Jo Lapira, aspiring change maker


Josephine Anne Santiago Lapira, 22, a 4th year BS Biochemistry student from University of the Philippines (UP) Manila was one of 15 fatalities in the encounter between government forces and the communist New People’s Army in Nasugbu, Batangas on Tuesday night, adding to the death toll of student activists in the country.

Maj. Gen. Rhoderick Parayno, commander of the Army’s 2nd Infantry Division, said Lapira, from Marikina City was one of five female fatalities killed in the clash. He added that Lapira died while being treated at Jabez Hospital in Nasugbu at around 2:30 a.m. after the encounter with the military troops.

Jo, as friends call her, was known to family and friends as a defender of the oppressed. She served as secretary-general and deputy secretary-general for campaign and propaganda of Gabriela Youth in UP-Manila; and had always been at the top of class.

In a phone interview with The Manila Times, Josh Bata, one of Lapira’s early friends from the UP-Manila said,
“She has been an advocate of women’s rights. She would also lead discussion groups about women’s issues as well.

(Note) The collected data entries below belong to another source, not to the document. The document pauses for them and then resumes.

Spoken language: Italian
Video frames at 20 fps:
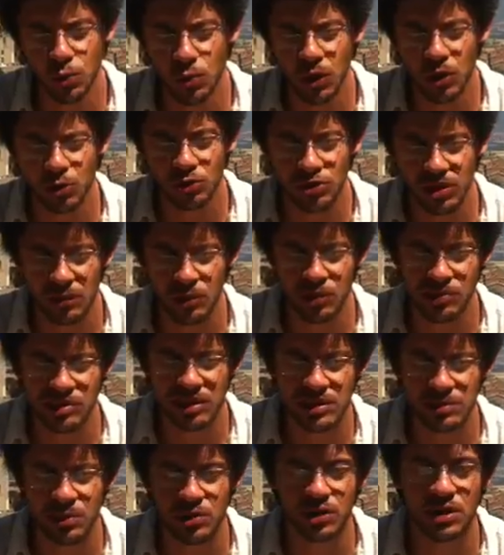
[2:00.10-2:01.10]
a nulla contro le
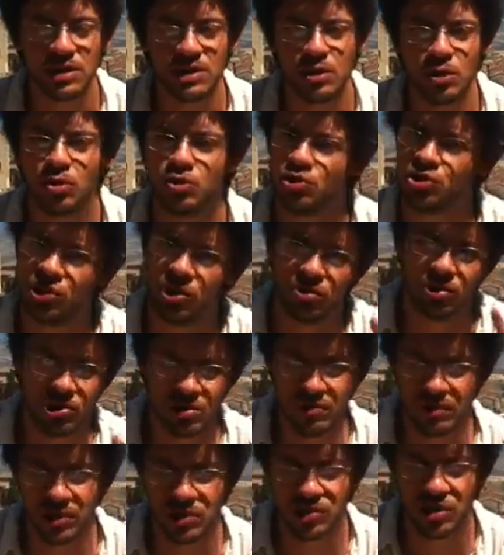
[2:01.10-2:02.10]
mosse di potere di oggi,
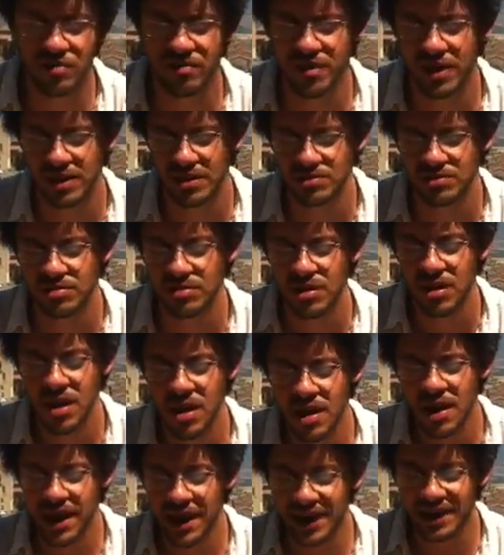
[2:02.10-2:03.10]
questo invece è falso,
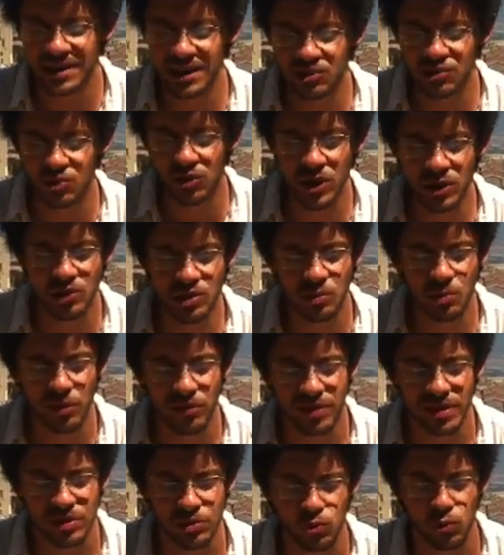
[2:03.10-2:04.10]
e che da soli non si può
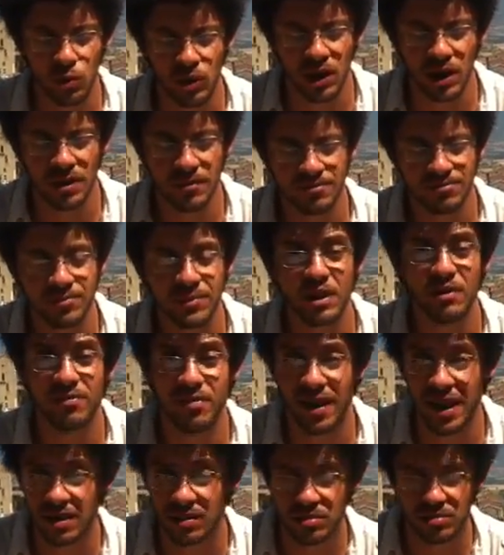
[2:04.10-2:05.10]
fare nulla, è
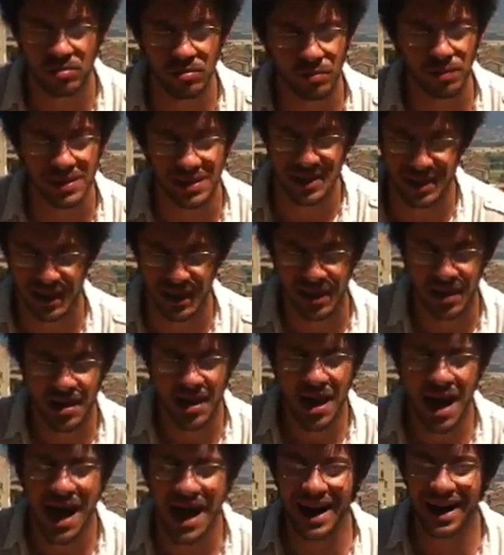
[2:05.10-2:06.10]
falso, perché
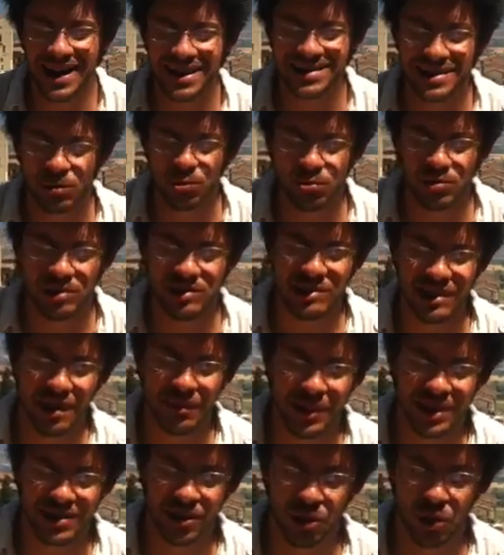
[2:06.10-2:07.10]
anche se tutti si
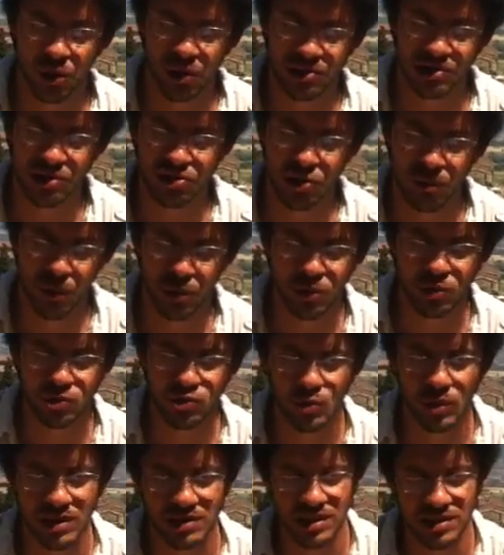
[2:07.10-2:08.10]
lamentano allo stesso modo
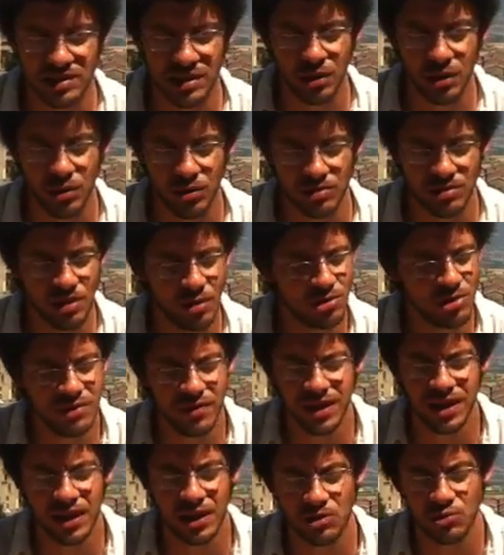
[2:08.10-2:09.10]
sulle stesse cose, non si
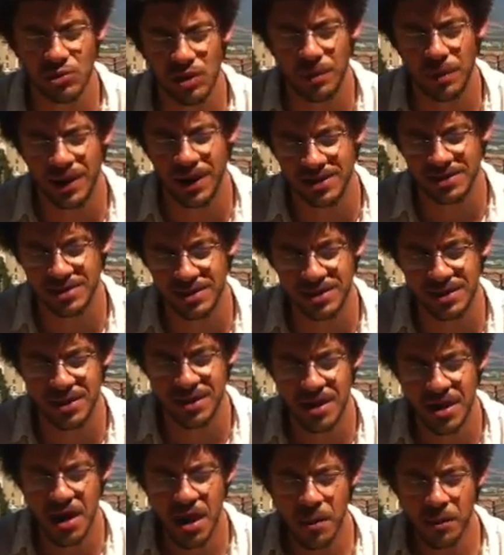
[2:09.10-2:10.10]
va da nessuna parte,
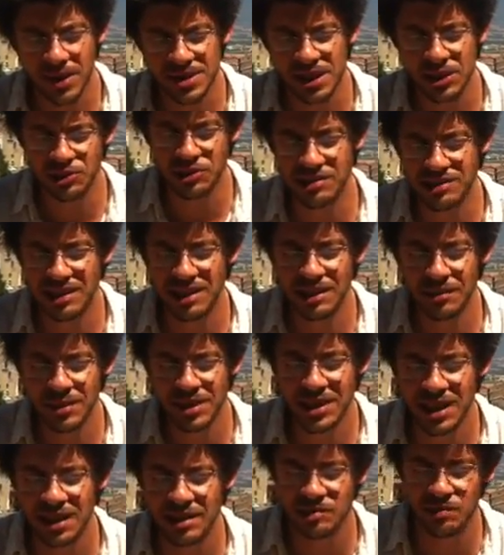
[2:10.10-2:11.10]
perché ci si
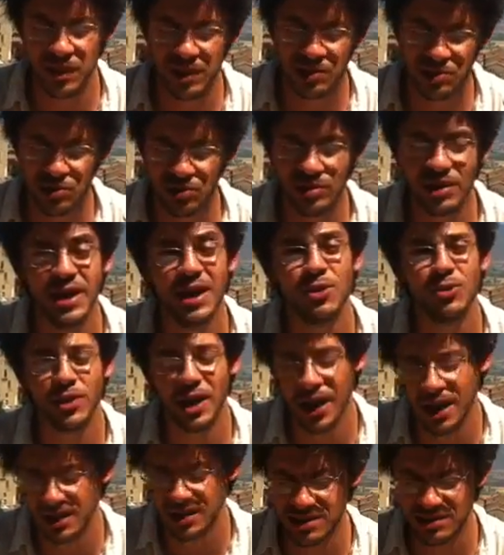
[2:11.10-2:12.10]
limita all'espressione e non
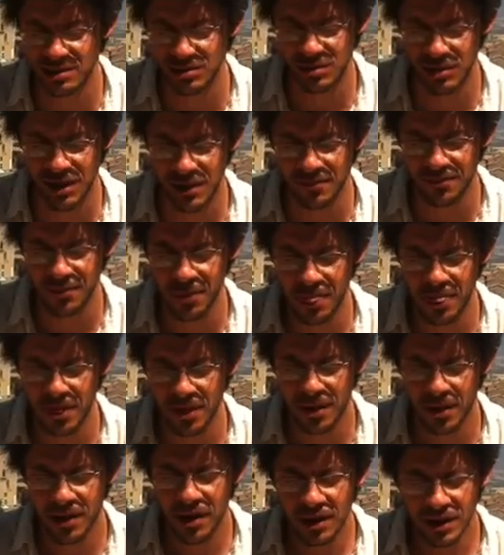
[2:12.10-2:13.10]
all'azione.
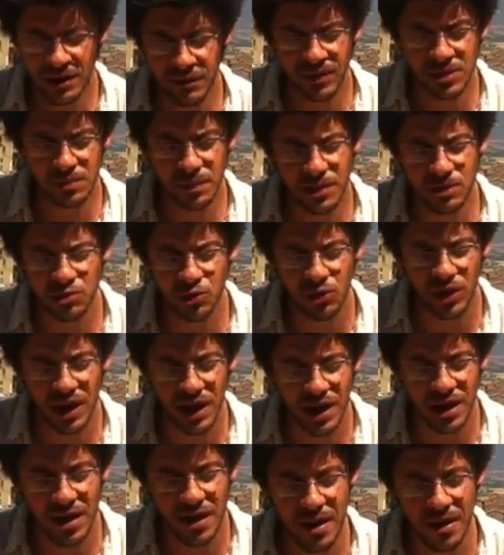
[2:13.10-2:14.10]
Davvero penso
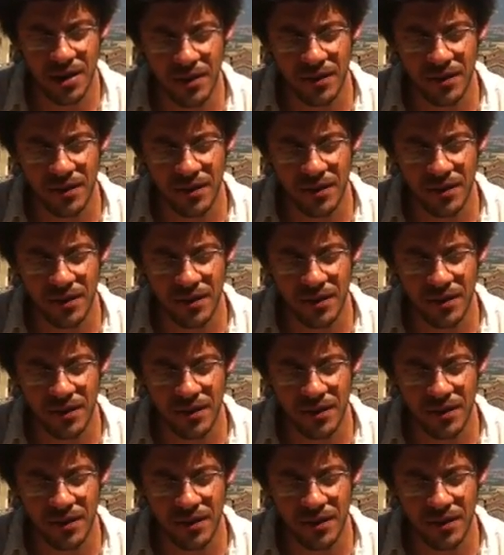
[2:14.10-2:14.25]
che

She was also an advocate of LGBT rights.”

However, Bata does not think that Lapira was part of the NPA.

“I don’t know if she was really a red fighter or an NPA. And Jo, probably because I’m no longer active in the movement, didn’t tell me that she was already going CS—a term used by activists to mean ‘countryside,’ referring to those who eventually choose to become a guerrilla along with peasants in poor rural communities,” another friend, Cleve Arguelles said in a tribute on Facebook.

“But I won’t be surprised if she did join the NPA. It’s not hard to imagine what things pushed her to leave the university, to turn her back from a comfortable life and to enlist herself in the armed struggle…once you’ve opened your eyes to these kinds of things, it is impossible not to feel rage for all of the injustices in this world,” Arguelles added.

Al Omaga, a friend of Jo, described her as a “selfless youth leader” and a “grim and determined activist” who was never absent in local demonstrations chanting her signature pitch, “forward women, fighting and militant!”
Lapira spent six years in college—a year in her first course, BA Development Studies—and five more in BS Biochemistry in preparation to taking up medicine.

“Just a year more and she could have graduated, but she chose the road less travelled,” Omaga wrote.
Lapira became a full-time activist early this year and went on to traverse the mountains of Southern Tagalog in August, said Omaga.

Lapira fought for the rights of women and children, for free education, on societal and gender issues, and human rights.

“Jo, however small, lived a worthy life dedicated to pursuing big questions,” Arguelles said referring to her as someone who has dedicated her life to principled causes and to noble aspirations. “Jo is not Jo without her feminist politics, without her revolutionary passion,” he added.